**Exercise**
Please repeat the listing below exactly, but do not include its pictures.
======== Supplied information ========
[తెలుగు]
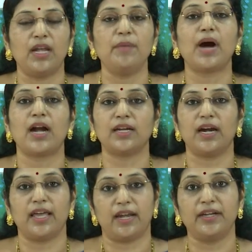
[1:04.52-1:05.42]
మళ్ళీ
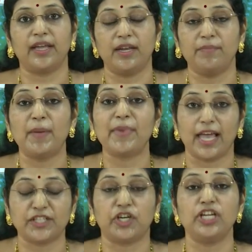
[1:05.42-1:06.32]
మాట్లాడారంటే అని మేము
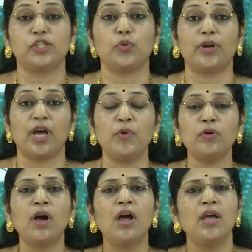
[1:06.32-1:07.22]
హెచ్చరిస్తూ ఉన్నాము
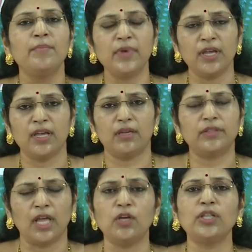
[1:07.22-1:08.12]
మీ
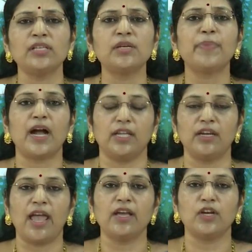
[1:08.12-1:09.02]
తెలుగుదేశం పార్టీ
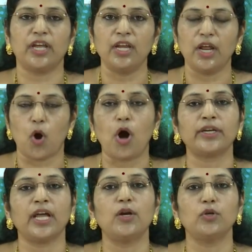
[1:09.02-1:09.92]
నాయకులకి నేను
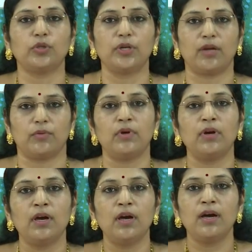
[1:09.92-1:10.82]
ఒకటే అడుగుతున్నాను
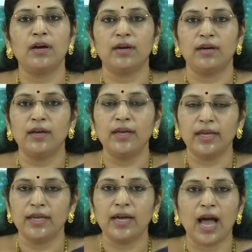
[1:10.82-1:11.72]

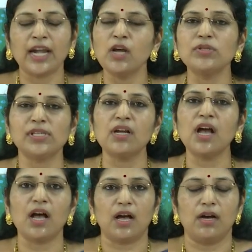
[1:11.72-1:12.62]

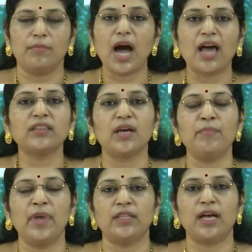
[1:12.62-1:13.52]
అనవసరంగా భారతం
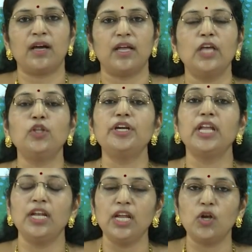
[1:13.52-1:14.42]
మీద ఏదో
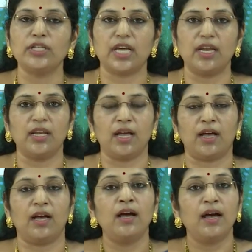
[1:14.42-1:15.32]
ఢిల్లీలో జరిగిన
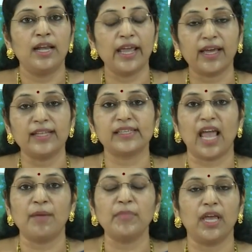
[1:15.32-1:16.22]
లెక్కర్
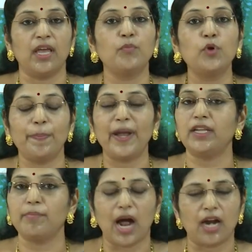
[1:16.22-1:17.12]
స్కామ్కి
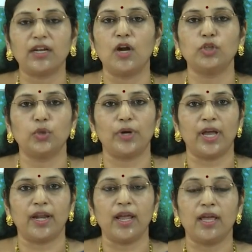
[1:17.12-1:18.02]
ముడిపెట్టి మాట్లాడుతూ
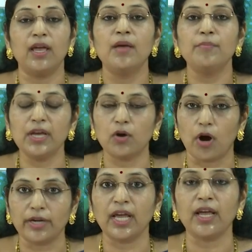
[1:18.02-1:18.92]
ఉన్నారే మీకు
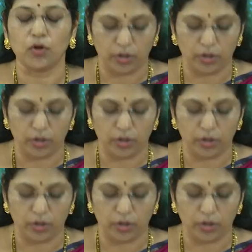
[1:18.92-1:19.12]
ఒకటే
========
**Answer for the task**
[తెలుగు]
[1:04.52-1:05.42]
మళ్ళీ
[1:05.42-1:06.32]
మాట్లాడారంటే అని మేము
[1:06.32-1:07.22]
హెచ్చరిస్తూ ఉన్నాము
[1:07.22-1:08.12]
మీ
[1:08.12-1:09.02]
తెలుగుదేశం పార్టీ
[1:09.02-1:09.92]
నాయకులకి నేను
[1:09.92-1:10.82]
ఒకటే అడుగుతున్నాను
[1:10.82-1:11.72]

[1:11.72-1:12.62]

[1:12.62-1:13.52]
అనవసరంగా భారతం
[1:13.52-1:14.42]
మీద ఏదో
[1:14.42-1:15.32]
ఢిల్లీలో జరిగిన
[1:15.32-1:16.22]
లెక్కర్
[1:16.22-1:17.12]
స్కామ్కి
[1:17.12-1:18.02]
ముడిపెట్టి మాట్లాడుతూ
[1:18.02-1:18.92]
ఉన్నారే మీకు
[1:18.92-1:19.12]
ఒకటే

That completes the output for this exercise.